Clark Kerr Award


Marye Anne Fox


The Berkeley Division of the Academic Senate has announced that Dr. Marye Anne Fox of the University of California, San Diego (UCSD), will receive its 2014 Clark Kerr Award for Distinguished Leadership in Higher Education. The award was created in 1968 as a tribute to the leadership and legacy of President Emeritus Kerr.  It recognizes an individual who has made an extraordinary and distinguished contribution to the advancement of higher education.  The award will be presented at a private ceremony on the Berkeley campus in March.

Dr. Fox is chancellor emerita and distinguished professor of chemistry and biochemistry at UCSD, one of the world's leading public research universities. She served as the 7th chancellor (and the first woman chancellor) of UCSD from 2004 to 2012. She has previously held similar named or endowed titles at both the University of Texas and at North Carolina State University before moving to California. 
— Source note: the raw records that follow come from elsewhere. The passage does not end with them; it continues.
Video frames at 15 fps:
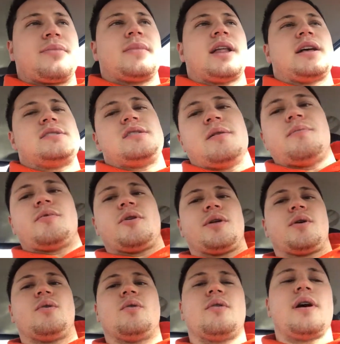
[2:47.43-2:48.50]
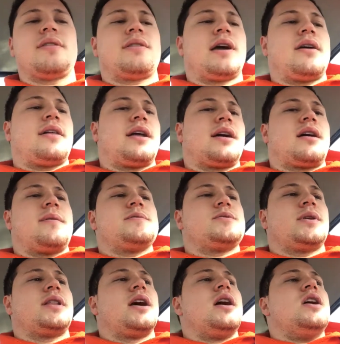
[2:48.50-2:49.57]
that's something really cool right there that it comes
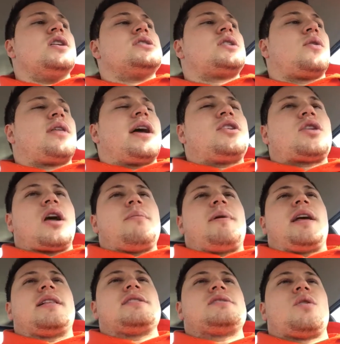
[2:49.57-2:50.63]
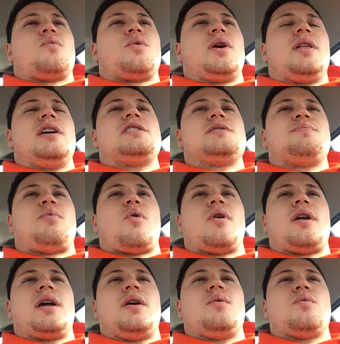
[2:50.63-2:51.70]
with. So they try to make this a really
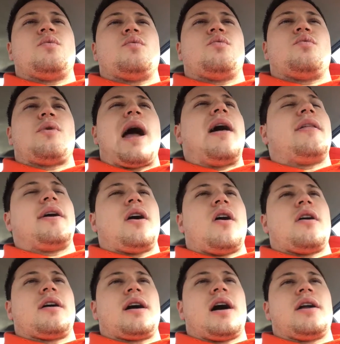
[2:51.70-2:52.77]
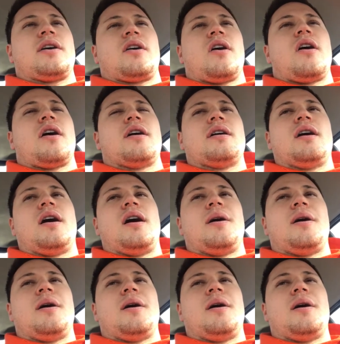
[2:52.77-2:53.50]
sporty rally art kind of car.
Fox's research established her as a leading international expert on the impact of non-homogeneous media on the excited-state reactions of organic molecules. Fox was an early pioneer in interdisciplinary research.  Her leadership in such team-based projects helped them gain acceptance in the academic community. Dr. Fox's scholarly contributions have been recognized by a large number of national and international honors, including the National Medal of Science (2010), and elections to the U.S. National Academy of Sciences, the American Academy of Arts and Sciences, and the American Philosophical Society. 

In her leadership roles at North Carolina State University and UC San Diego, Dr. Fox has helped to define 21st century research universities.  She recognized the importance of making interdisciplinary scholarship, internationalization, and innovation an integral part of the academic culture.  Drawing on lessons from her own discipline-crossing research, Dr. Fox has lowered barriers to collaboration across campus departments by promoting initiatives in such interdisciplinary areas as nanotechnology, environmental science, and stem cell research.  She has expanded opportunities for international partnerships with Pacific Rim and Latin American institutions by helping to lead academic consortia.  In addition, she has contributed significantly to promoting a culture of innovation and public-private partnerships at universities, first through NC State’s Centennial Campus that spawned dozens of new companies, and now in California, where she strengthened technology transfer at UCSD by introducing new strategies for early-stage commercialization of intellectual property generated by faculty, staff, and students.   Dr. Fox also served on the University of California President's Science & Innovation Board.

In announcing the award, the Academic Senate noted that Dr. Fox exemplifies all of the qualities one would expect to see in a recipient of the prestigious Clark Kerr Award for Distinguished Leadership in Higher Education.  She is first and foremost a preeminent scholar.  But beyond her scholarly accomplishments, Dr. Fox has used her scientific and administrative leadership positions to enhance the vitality of our national research enterprise by working tirelessly and effectively to strengthen science education and science policy.